Laboratoire Pathologie Humaine Biomédecine et Environnement, Faculté de Médecine et de Pharmacie de Fès (FMPF), Université Sidi Mohammed Ben Abdellah (USMBA), Fès, Morocco.
Service de traumato-orthopédie pédiatrique, CHU Hassan II. Laboratoire Pathologie humaine Biomédecine et Environnement. Faculté de Médecine et de Pharmacie, Université Sidi Mohamemd Ben Abdellah, Fès, Morocco.
BMC Infect Dis. 2021 Jul 20;21(1):697. doi: 10.1186/s12879-021-06361-8.
The progress of diagnostic strategies and molecular methods improved the detection of Kingella kingae in bone and joint infections, and now, Kingella kingae is being increasingly recognized as the most frequent cause of bone and joint infection BJI in early childhood. The main objective of this prospective study is to report the frequency of Kingella Kingae in negative culture bone and joint pediatric infections, and to describe the clinical and biologic features of these children.

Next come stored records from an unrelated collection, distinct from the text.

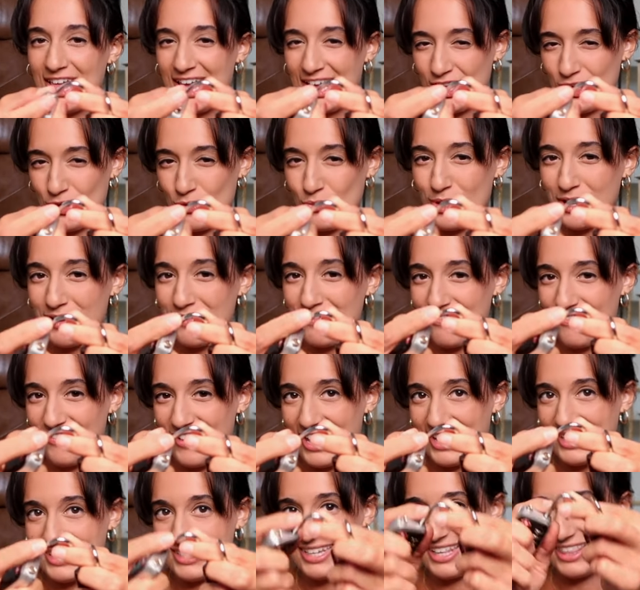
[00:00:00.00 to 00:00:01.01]
you can
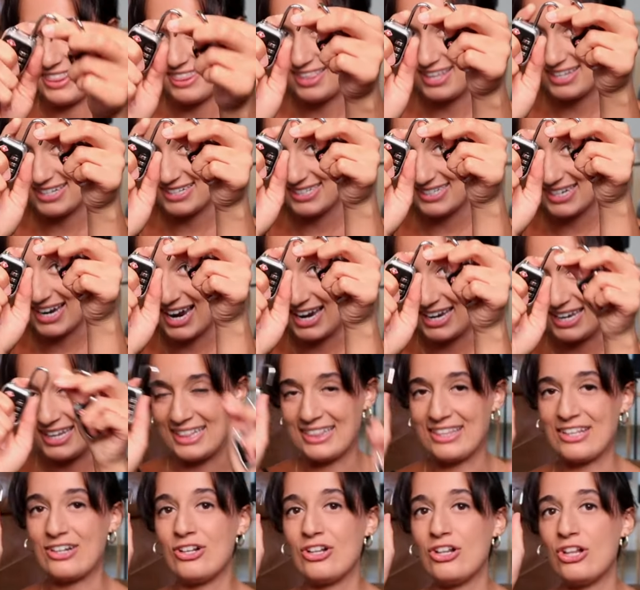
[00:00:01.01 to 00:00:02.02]
fit this
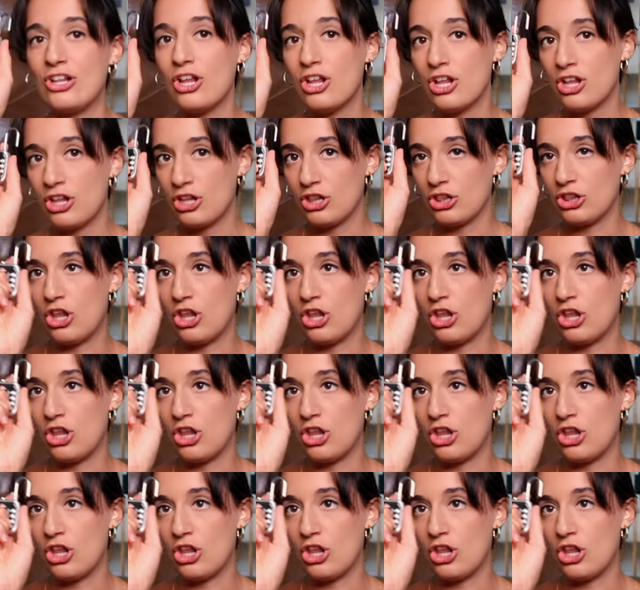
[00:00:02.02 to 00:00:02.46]
tiny little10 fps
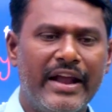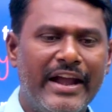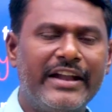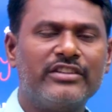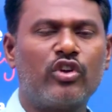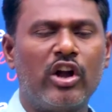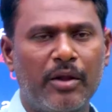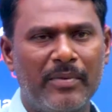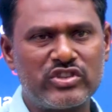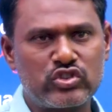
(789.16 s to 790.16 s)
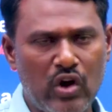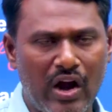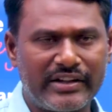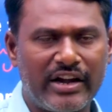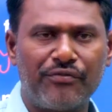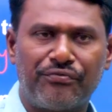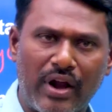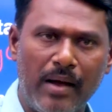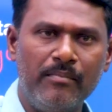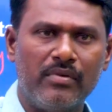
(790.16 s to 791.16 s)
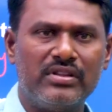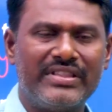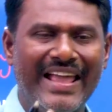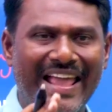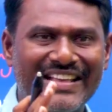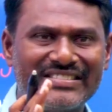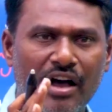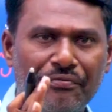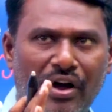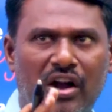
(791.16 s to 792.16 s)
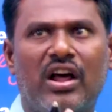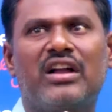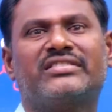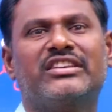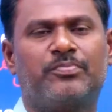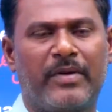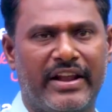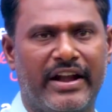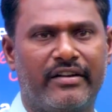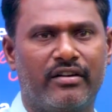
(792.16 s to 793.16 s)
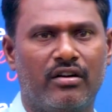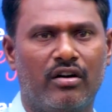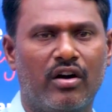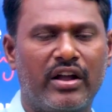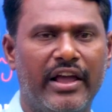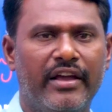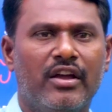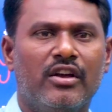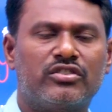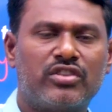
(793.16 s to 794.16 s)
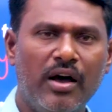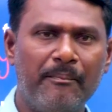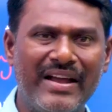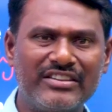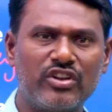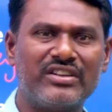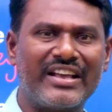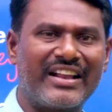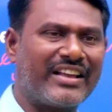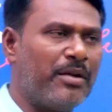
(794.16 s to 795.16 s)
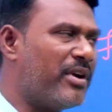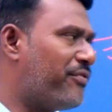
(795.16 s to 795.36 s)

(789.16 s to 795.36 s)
it is going to be started from the age of adolescence period. Okay, so menstrual cycle can beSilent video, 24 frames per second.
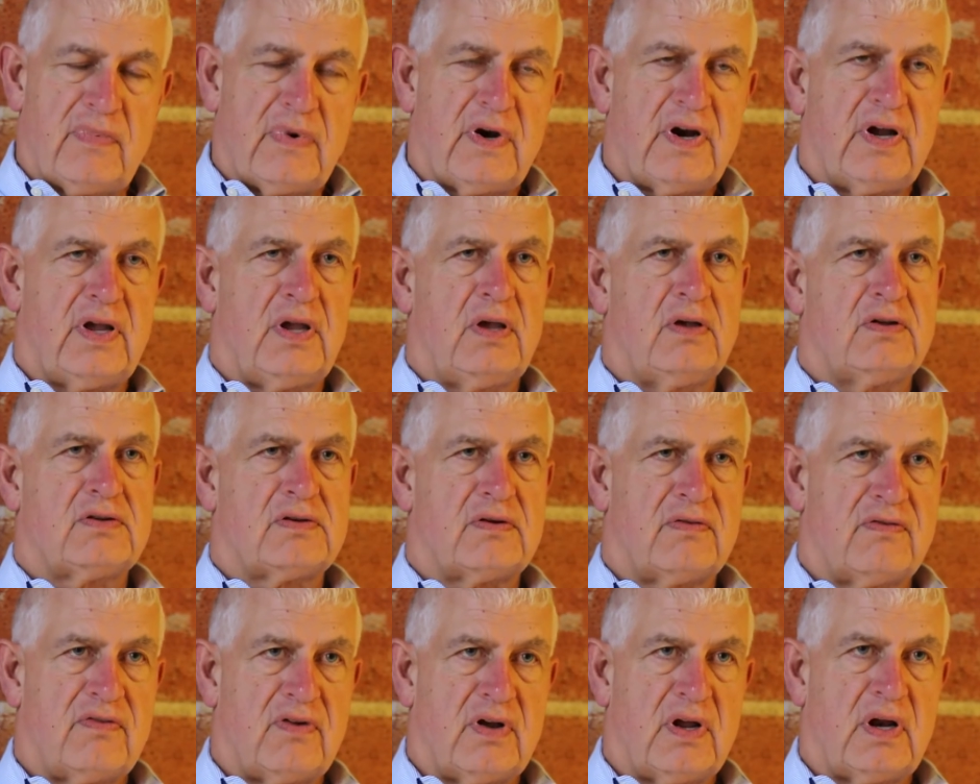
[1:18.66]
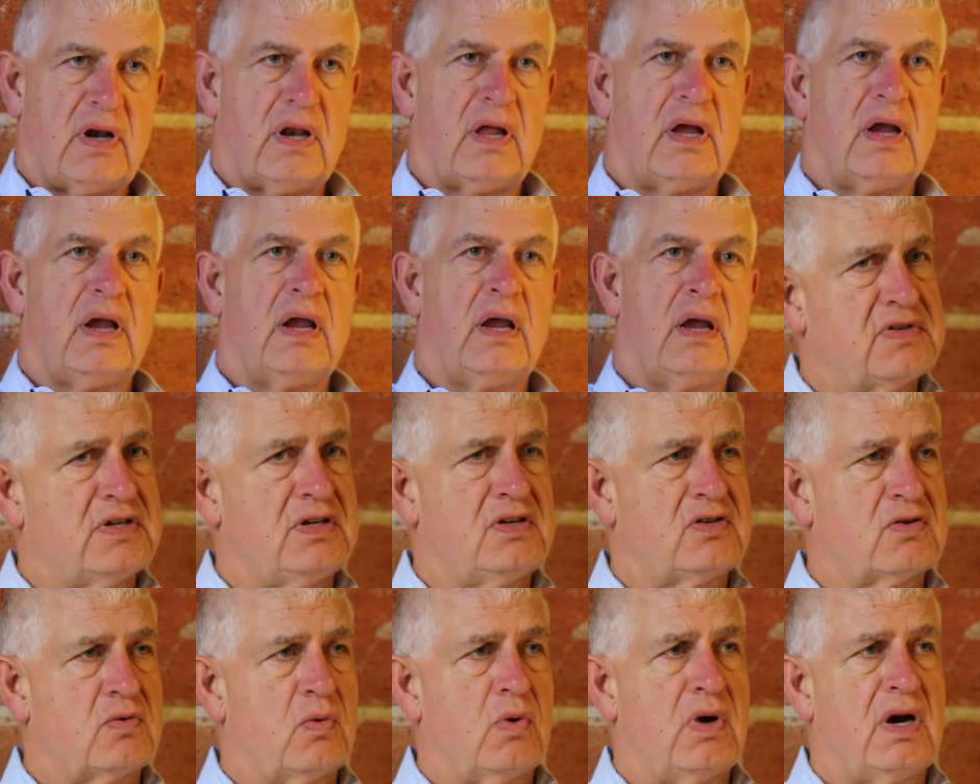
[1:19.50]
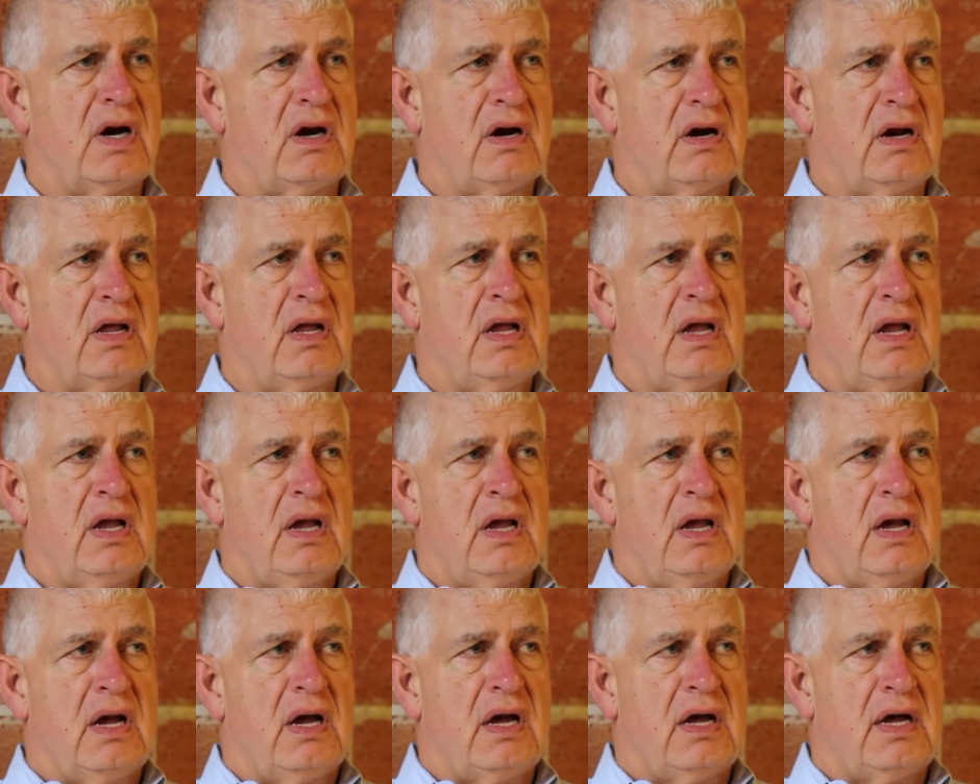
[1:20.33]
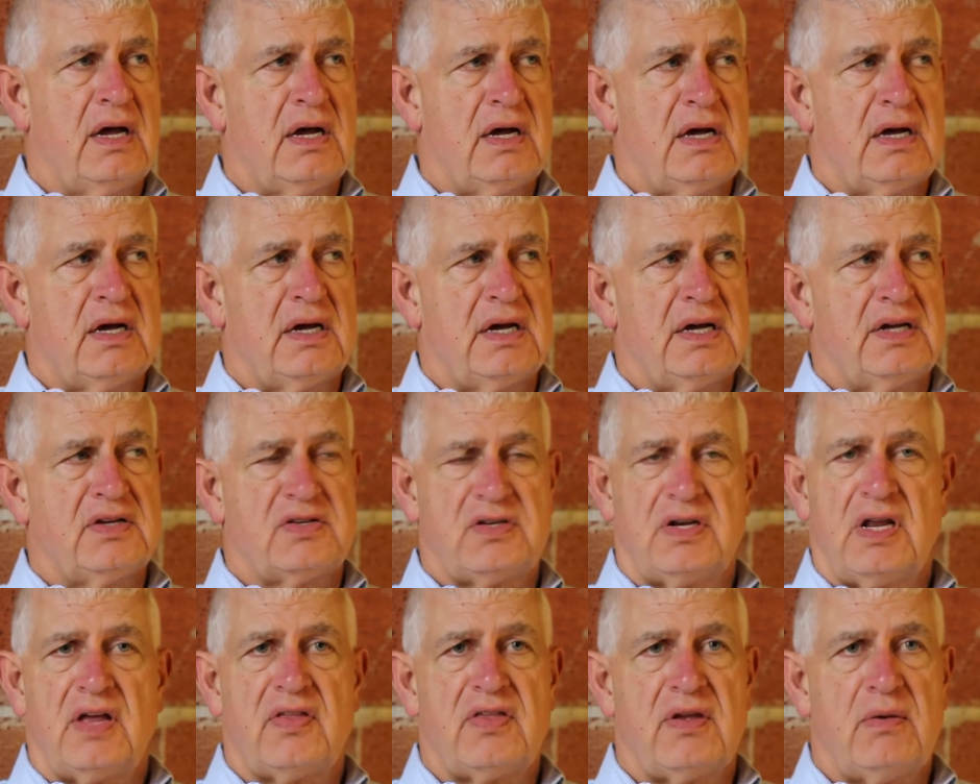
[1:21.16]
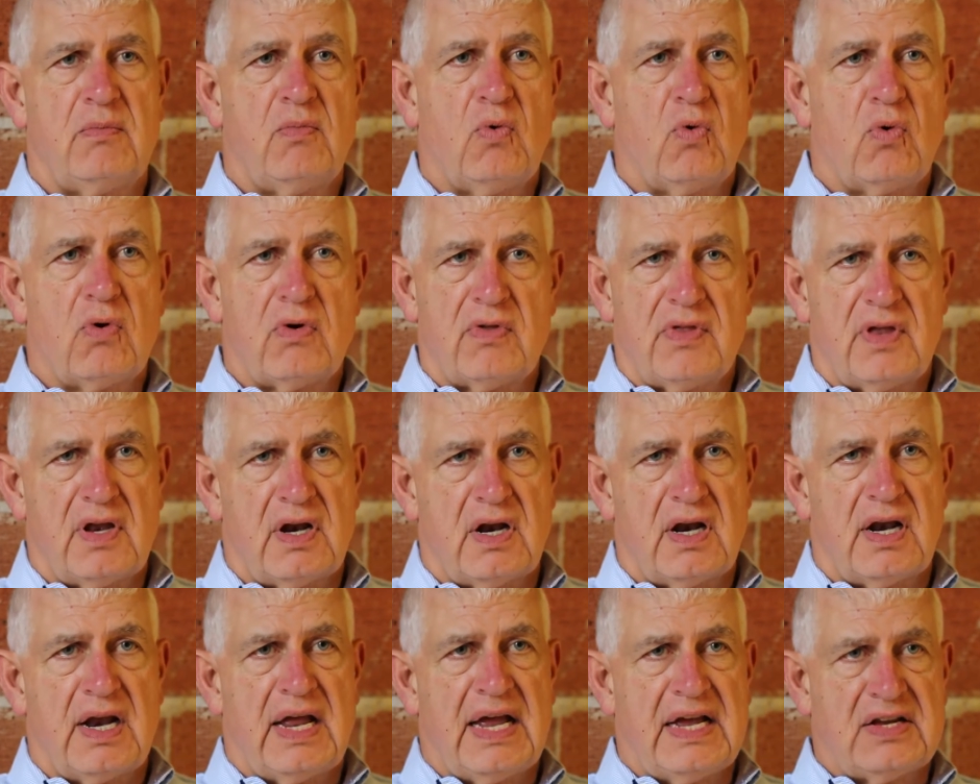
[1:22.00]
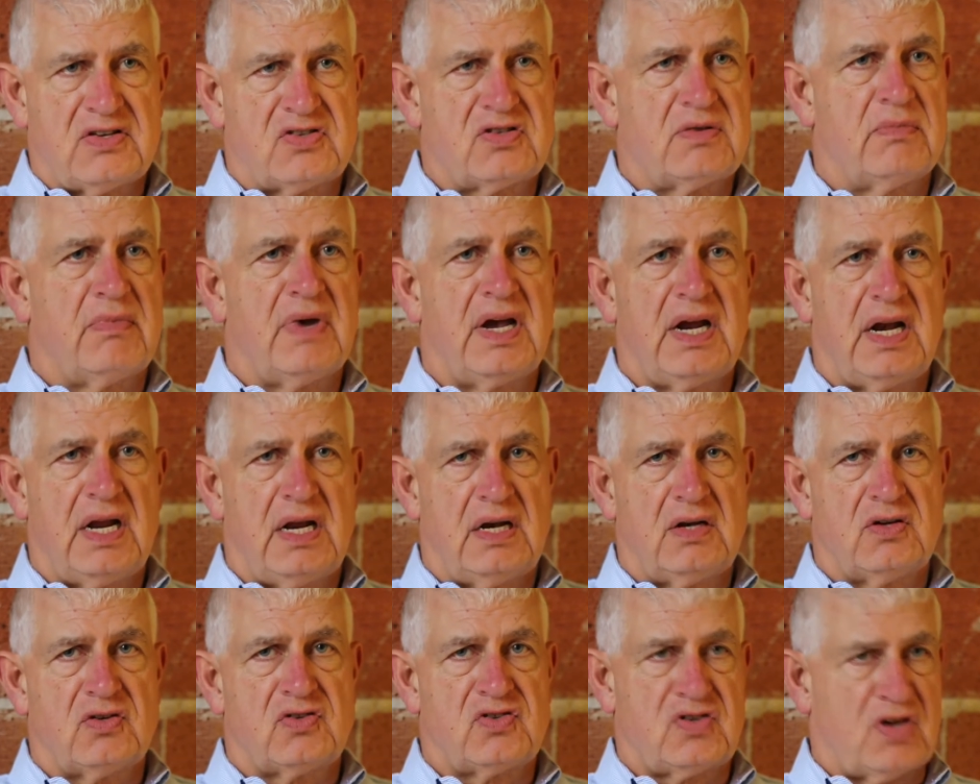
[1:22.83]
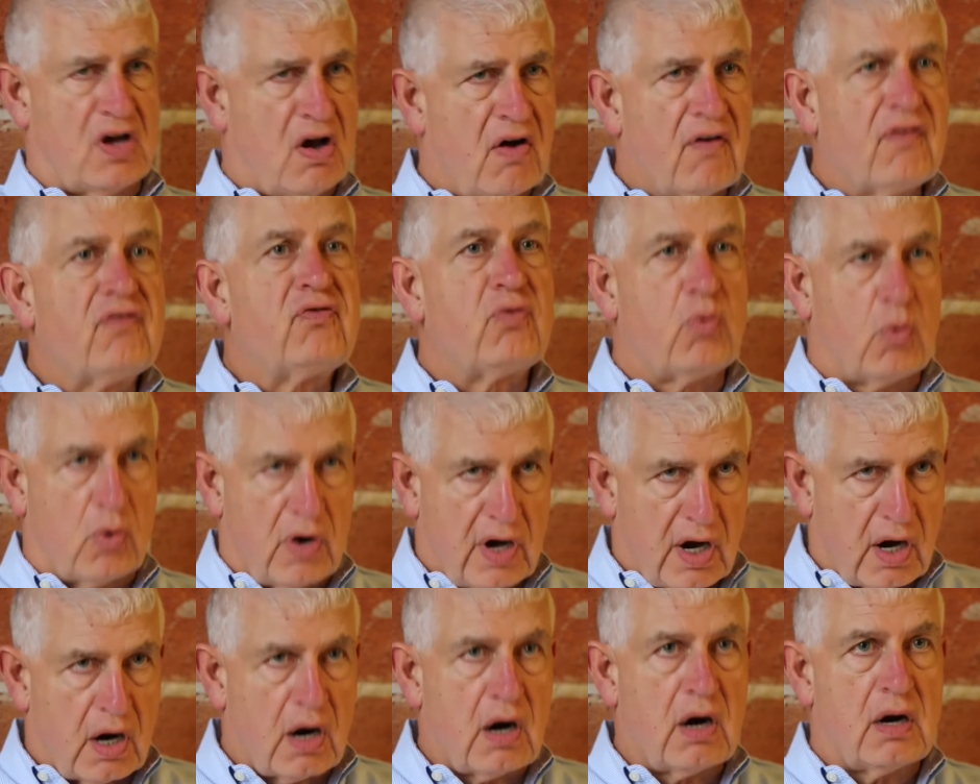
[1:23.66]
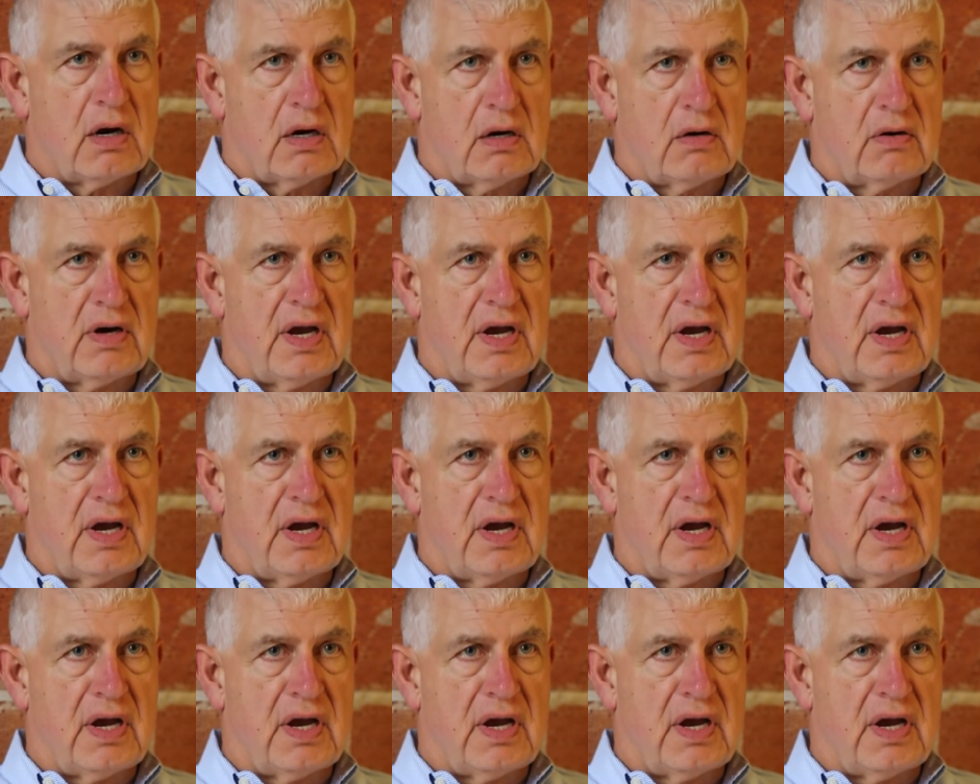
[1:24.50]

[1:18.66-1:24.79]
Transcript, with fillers: very user friendly. MC Squared uh, is nothing more than an estimating software.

From December 2016 to June 2019, we selected all hospitalized patients with suspected BJI. When culture was negative on the fifth day, children under 10 years were subsequently included in the study, and PCR assay was performed systematically for researching K. kingae specific gene cpn60. Microbial culture and identification were made using standard bacteriological methods. The demographics, clinical, laboratory, radiographic and clinical features were reviewed from medical records.
We enrolled 65 children with culture negative BJI, 46 of them having under 10 years old have been screened for the cpn60 gene. Thus, the gene encoding Kingella kingae was positive for 27 BJI cases (58.7%). The mean age of children was 3.02 years, 55.6% were aged 6 months-4 years and 29.6% of them were aged 5-10 years. The male to female ratio was 1.7 and 16 cases (59.26%) occurred during the fall-winter period. The most frequent BJI type was septic arthritis (77.8%) and the most affected sites were knee (51.9%) and hip (37.0%). We recorded a mild clinical picture with normal to mildly raised inflammatory markers. All patients had good clinical and functional outcomes, with no serious orthopedic sequelae..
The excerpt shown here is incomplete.